Development of an NADPH Regeneration System for L-threonine Production in Escherichia coli.

NADPH is essential for the biosynthesis of L-threonine, and a deficiency in its supply significantly constrains L-threonine production. To address the challenge of inadequate NADPH availability that adversely affects L-threonine synthesis, we developed an NADPH regeneration system aimed at enhancing the NADPH supply and subsequently improving L-threonine production. Through overexpression of the zwf and gnd genes, which are involved in NADPH generation within the pentose phosphate pathway (PPP), the NADPH/NADP ratio in the strain was elevated 4.1-fold compared with the control strain, resulting in a 2.0-fold increase in L-threonine production. Subsequently, integration of the asd and thrA1034 genes, which are linked to NADPH consumption, enhanced L-threonine production by 3.6-fold. Moreover, the application of promoter engineering facilitated a 7.1-fold increase in L-threonine production compared with the control strain.

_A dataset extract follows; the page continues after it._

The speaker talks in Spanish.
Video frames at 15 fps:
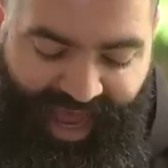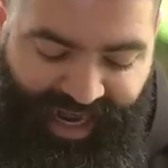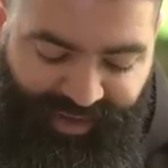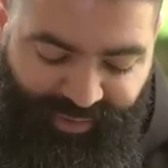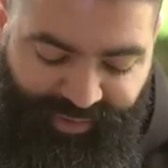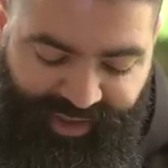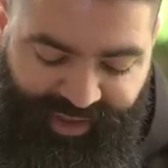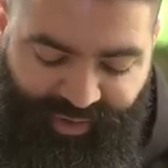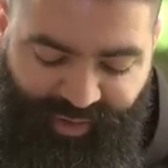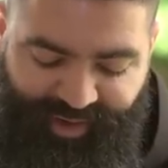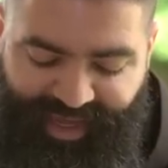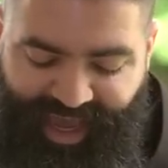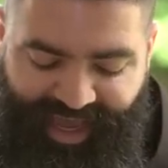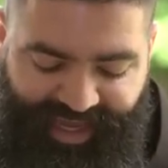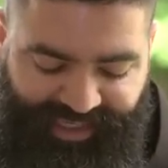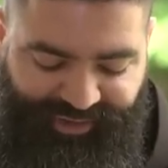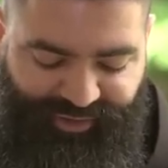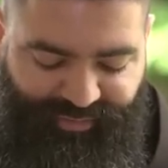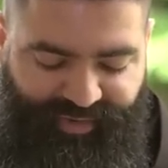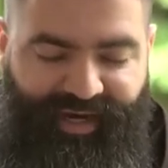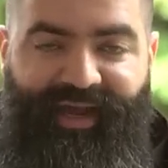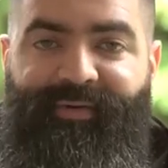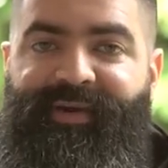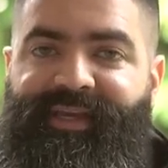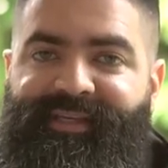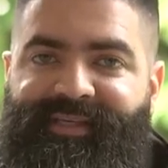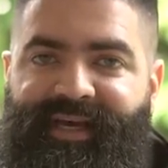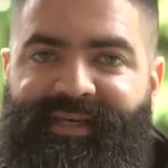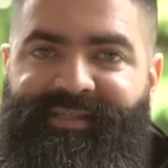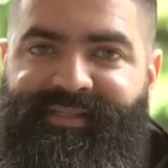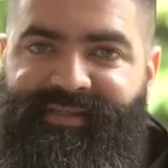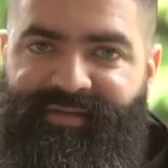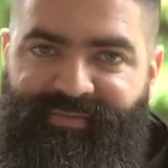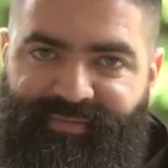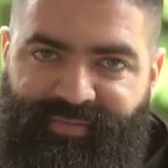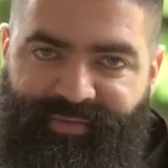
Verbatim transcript: Al único que ha hecho maravillas.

Finally, we employed the CRISPR-Cas12f1 system to delete the pgi gene to further examine its impact on L-threonine production. The results indicated an increase in the NADPH/NADP ratio and a subsequent enhancement in L-threonine production following deletion of the pgi gene. Consequently, the NADPH regeneration system developed in this study demonstrates potential to effectively improve L-threonine production and may serve as a novel strategy for L-threonine synthesis.